A quote in last week’s editorial, “Honoring Dr. King and His Message,” attributed to Rev. Martin Luther King Jr. — is, by this time, a fairly well-known forgery.
The quote is as follows: “You declare, my friend, that you do not hate the Jews, you are merely ‘anti-Zionist.’ When people criticize Zionism, they mean Jews. Anti-Semitism, the hatred of the Jewish people, has been and remains a blot on the soul of mankind. In this we are in full agreement. So know also this: anti-Zionist is inherently anti-Semitic, and ever will be so.”

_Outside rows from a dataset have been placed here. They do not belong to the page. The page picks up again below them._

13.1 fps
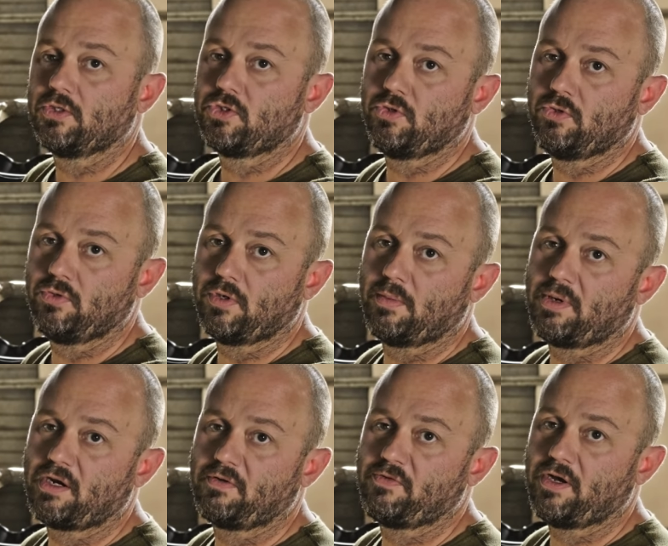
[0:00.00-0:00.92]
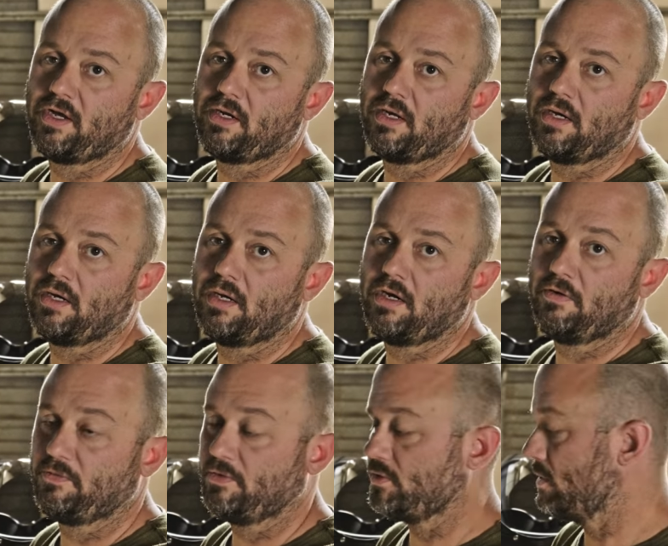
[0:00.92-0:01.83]
to a modified
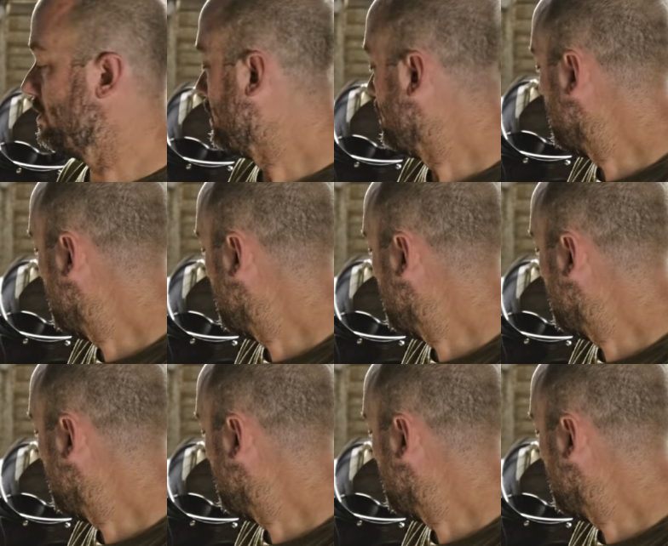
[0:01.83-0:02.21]
air filter,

You’re in good company. Even Rabbi Marc Schneier’s book, “Shared Dreams: Martin Luther King Jr. and the Jewish Community,” reproduced it. As a participant in the civil rights movement and the Soviet Jewry movement’s adoption of MLK’s non-violent philosophy, I among others tried to track it down, and came up empty. I suspect that whoever wrote this letter tried to do good, but let feelings get in the way of truth.
Wikipedia discusses the alleged letter: (en.wikipedia.org/wiki/Letter_to_an_Anti-Zionist_Friend).
In real life, Dr. King spoke up forcefully for Israel Jews. His remarks on the oppression of Soviet Jews were even stronger than some Jewish organizations at the time.